**TASK GOAL:** Retype, character for character, the line containing "(54.95 s to 55.95 s)" along with each line after it through the end of the data, and only those.

- - - -

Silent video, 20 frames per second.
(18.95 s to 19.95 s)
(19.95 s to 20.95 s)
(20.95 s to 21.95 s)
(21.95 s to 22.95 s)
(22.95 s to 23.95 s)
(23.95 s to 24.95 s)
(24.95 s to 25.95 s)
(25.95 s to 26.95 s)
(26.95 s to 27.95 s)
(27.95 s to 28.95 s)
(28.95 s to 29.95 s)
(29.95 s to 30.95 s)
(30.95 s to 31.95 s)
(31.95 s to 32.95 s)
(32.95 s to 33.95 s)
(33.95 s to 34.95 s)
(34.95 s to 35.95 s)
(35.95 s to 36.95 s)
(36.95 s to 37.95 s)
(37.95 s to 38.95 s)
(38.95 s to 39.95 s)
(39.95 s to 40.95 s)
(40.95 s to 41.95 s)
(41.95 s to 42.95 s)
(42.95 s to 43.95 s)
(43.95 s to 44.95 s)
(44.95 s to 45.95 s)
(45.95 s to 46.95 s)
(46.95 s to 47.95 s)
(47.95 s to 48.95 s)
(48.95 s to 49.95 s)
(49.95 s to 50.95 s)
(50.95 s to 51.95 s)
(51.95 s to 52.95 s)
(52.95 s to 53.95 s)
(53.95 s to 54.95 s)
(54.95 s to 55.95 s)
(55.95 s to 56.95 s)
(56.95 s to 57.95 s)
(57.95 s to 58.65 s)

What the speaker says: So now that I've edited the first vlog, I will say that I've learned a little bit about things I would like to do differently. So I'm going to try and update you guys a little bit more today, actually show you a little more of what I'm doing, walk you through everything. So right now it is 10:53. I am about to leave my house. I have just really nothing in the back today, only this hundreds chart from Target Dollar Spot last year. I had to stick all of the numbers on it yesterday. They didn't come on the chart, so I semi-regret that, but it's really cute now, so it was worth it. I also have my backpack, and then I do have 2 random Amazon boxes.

- - - -

**EXERCISE RESULT:**
(54.95 s to 55.95 s)
(55.95 s to 56.95 s)
(56.95 s to 57.95 s)
(57.95 s to 58.65 s)

What the speaker says: So now that I've edited the first vlog, I will say that I've learned a little bit about things I would like to do differently. So I'm going to try and update you guys a little bit more today, actually show you a little more of what I'm doing, walk you through everything. So right now it is 10:53. I am about to leave my house. I have just really nothing in the back today, only this hundreds chart from Target Dollar Spot last year. I had to stick all of the numbers on it yesterday. They didn't come on the chart, so I semi-regret that, but it's really cute now, so it was worth it. I also have my backpack, and then I do have 2 random Amazon boxes.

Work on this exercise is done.